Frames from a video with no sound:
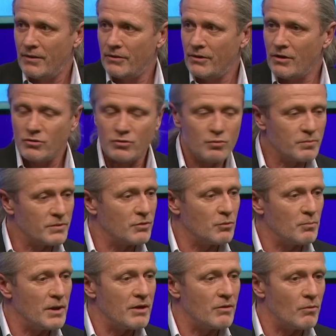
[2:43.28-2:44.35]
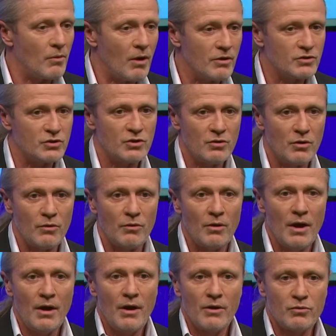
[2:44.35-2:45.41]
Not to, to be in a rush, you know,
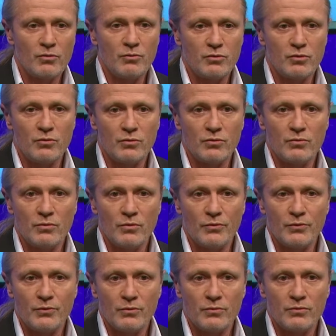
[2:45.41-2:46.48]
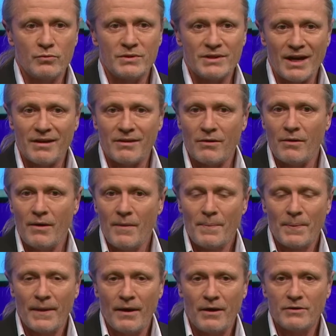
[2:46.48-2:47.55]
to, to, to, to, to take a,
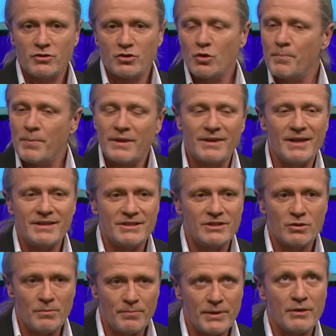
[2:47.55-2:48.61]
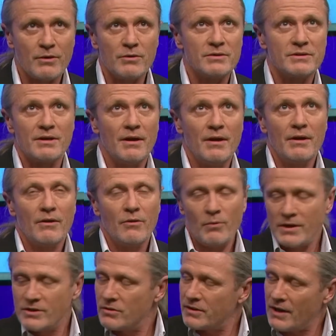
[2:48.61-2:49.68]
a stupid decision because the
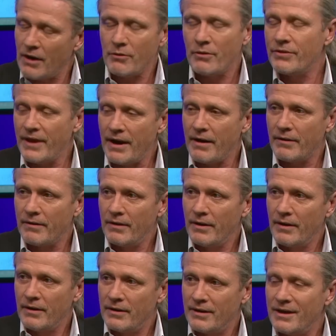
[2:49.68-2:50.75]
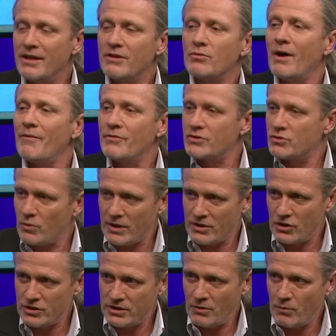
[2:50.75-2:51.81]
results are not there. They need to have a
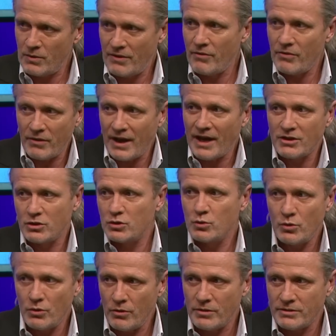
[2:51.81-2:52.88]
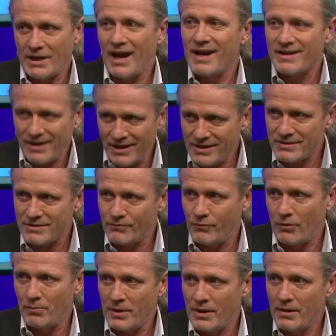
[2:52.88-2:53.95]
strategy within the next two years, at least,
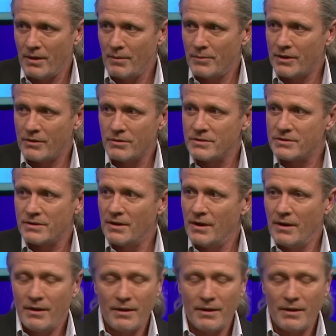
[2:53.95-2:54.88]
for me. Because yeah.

═══

Your job is to copy every entry exactly. Omit the pictures.

Frames from a video with no sound:
[2:43.28-2:44.35]
[2:44.35-2:45.41]
Not to, to be in a rush, you know,
[2:45.41-2:46.48]
[2:46.48-2:47.55]
to, to, to, to, to take a,
[2:47.55-2:48.61]
[2:48.61-2:49.68]
a stupid decision because the
[2:49.68-2:50.75]
[2:50.75-2:51.81]
results are not there. They need to have a
[2:51.81-2:52.88]
[2:52.88-2:53.95]
strategy within the next two years, at least,
[2:53.95-2:54.88]
for me. Because yeah.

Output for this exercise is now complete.